How to extract, transform, and load data for analytic processing using AWS Glue (Part 2)

One of the biggest challenges enterprises face is setting up and maintaining a reliable extract, transform, and load (ETL) process to extract value and insight from data. Traditional ETL tools are complex to use, and can take months to implement, test, and deploy. After the ETL jobs are built, maintaining them can be painful because data formats and schemas change frequently and new data sources need to be added all the time.

AWS Glue automates much of the undifferentiated heavy lifting involved with discovering, categorizing, cleaning, enriching, and moving data, so you can spend more time analyzing your data. AWS Glue automatically crawls your data sources, identifies data formats, and then suggests schemas and transformations. This means that you don’t have to spend time hand-coding data flows.

AWS Glue is designed to simplify the tasks of moving and transforming your datasets for analysis. It’s a serverless, fully managed service built on top of the popular Apache Spark execution framework.

In part 2 of this two-part migration blog series, we build an AWS CloudFormation stack. We use this stack to show you how AWS Glue extracts, transforms, and loads data to and from an Amazon Aurora MySQL database. We use Amazon Aurora MySQL as the source and Amazon Simple Storage Service (Amazon S3) as the target for AWS Glue. We also provide a scenario where we show you how to build a centralized data lake in Amazon S3 for easy querying and reporting by using Amazon Athena. You can also use Amazon Redshift as a data target for building a data warehouse strategy. What we provide you in this post is a framework to get started with AWS Glue and customize as needed.

AWS Glue has three core components:

Data Catalog – Serves as the central metadata repository. Tables and databases are objects in the AWS Glue Data Catalog. They contain metadata; they don’t contain data from a data store.
Crawler – Discovers your data and associated metadata from various data sources (source or target) such as S3, Amazon RDS, Amazon Redshift, and so on. Crawlers help automatically build your Data Catalog and keep it up-to-date as you get new data and as your data evolves.
ETL Job – The business logic that is required to perform data processing. An ETL job is composed of a transformation script, data sources, and data targets.

AWS Glue also provides the necessary scheduling, alerting, and triggering features to run your jobs as part of a wider data processing workflow.

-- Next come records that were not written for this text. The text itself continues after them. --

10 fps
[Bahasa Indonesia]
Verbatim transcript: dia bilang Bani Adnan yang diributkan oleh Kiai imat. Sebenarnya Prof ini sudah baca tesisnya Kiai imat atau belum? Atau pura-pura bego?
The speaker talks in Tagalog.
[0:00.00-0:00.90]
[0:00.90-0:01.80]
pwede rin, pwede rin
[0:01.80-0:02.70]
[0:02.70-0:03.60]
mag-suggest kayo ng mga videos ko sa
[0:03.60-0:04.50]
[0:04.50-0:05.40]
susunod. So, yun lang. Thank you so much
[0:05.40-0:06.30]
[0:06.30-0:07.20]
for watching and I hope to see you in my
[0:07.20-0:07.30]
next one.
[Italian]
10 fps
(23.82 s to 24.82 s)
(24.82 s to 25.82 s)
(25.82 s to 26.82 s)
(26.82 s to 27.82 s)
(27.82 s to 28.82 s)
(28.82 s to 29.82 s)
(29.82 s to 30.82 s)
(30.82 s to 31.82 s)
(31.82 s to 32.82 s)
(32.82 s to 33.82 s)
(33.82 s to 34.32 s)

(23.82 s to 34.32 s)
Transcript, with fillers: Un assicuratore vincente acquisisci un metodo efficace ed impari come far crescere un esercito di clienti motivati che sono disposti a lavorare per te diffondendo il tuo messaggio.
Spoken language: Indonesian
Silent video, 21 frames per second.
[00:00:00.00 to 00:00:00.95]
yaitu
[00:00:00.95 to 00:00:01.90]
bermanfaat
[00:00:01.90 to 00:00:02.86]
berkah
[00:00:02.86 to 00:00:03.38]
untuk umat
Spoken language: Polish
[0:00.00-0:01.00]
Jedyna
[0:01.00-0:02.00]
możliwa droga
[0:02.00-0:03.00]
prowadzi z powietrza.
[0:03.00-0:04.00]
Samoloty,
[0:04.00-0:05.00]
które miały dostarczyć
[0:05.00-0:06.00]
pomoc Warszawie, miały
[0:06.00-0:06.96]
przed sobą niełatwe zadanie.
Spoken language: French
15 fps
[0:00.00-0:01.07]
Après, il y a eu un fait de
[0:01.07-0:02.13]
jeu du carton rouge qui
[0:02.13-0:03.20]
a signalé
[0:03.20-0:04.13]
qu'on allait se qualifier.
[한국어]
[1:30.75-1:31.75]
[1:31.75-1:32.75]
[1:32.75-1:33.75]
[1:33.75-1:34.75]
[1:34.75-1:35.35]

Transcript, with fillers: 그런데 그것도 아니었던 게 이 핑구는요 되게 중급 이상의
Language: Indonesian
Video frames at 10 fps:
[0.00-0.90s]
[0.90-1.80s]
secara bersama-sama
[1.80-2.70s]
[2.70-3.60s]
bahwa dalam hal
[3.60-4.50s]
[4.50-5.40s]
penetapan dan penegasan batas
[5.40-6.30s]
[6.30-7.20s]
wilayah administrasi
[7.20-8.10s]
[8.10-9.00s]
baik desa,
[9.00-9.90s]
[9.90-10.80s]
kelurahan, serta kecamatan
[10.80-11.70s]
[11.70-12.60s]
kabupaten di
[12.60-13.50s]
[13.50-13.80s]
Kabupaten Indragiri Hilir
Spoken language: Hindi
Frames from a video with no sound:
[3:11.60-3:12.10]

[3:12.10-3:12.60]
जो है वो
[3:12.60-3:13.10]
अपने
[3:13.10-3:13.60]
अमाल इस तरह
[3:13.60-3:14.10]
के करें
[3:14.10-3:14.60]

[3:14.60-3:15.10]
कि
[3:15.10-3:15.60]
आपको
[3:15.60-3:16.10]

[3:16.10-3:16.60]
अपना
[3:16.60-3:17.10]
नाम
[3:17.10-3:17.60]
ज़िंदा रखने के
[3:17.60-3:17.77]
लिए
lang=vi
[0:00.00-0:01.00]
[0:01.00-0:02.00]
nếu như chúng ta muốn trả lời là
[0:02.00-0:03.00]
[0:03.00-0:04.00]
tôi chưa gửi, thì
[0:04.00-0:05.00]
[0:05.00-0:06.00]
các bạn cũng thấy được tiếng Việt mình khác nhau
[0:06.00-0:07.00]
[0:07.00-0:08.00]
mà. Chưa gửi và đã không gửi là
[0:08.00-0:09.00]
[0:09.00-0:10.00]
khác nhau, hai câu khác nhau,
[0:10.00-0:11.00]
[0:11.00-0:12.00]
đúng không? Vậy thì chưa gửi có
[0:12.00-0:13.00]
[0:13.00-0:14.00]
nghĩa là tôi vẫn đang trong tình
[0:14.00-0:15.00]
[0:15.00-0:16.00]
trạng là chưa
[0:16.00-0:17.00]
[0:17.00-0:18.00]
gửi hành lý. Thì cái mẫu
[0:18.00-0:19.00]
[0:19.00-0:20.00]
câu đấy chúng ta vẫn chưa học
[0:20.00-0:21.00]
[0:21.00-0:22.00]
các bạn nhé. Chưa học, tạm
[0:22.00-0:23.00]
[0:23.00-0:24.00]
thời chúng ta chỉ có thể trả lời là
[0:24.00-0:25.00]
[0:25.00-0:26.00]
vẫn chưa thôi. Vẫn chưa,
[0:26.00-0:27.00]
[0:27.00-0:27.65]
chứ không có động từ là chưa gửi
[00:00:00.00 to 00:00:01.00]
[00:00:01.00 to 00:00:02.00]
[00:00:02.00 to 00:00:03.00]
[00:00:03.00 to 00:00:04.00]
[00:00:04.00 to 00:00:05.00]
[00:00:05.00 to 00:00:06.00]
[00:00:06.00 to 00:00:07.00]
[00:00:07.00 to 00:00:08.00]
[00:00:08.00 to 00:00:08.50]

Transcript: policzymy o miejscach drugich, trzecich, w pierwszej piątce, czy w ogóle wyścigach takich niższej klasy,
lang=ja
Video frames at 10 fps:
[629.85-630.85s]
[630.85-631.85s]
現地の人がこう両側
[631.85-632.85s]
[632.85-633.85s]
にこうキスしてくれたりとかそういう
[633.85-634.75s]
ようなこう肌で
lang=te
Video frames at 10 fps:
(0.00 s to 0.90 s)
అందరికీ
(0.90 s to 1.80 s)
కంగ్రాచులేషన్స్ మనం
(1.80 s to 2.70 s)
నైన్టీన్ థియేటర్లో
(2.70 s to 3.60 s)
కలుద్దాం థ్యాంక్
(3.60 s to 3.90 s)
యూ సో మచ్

We use a CloudFormation script that uses resources such as your virtual private cloud (VPC) and Amazon Aurora MySQL, deployed in part 1 of this blog series. This script lets us show you the features and functionalities of AWS Glue. The CloudFormation stack deployed in this blog creates the four core components needed for doing ETL with AWS Glue:

An AWS Glue database connection to an Amazon Aurora MySQL database called HRDATA database
An AWS Glue crawler that allows you to crawl the HRDATA database
An AWS Glue database in the Data Catalog to store crawler results
An AWS Glue job to transform your data by merging two tables and creating a new table

With an AWS Glue job, you can also write complex data transformations. For the purposes of this blog post, we use a simple transformation. This simple transformation shows a typical scenario of taking data from a source, transforming it externally, and storing it for analytic processing to gain business insights. The transformed data that AWS Glue loads into S3 becomes a source for building your data lake, which you can query using Amazon Athena.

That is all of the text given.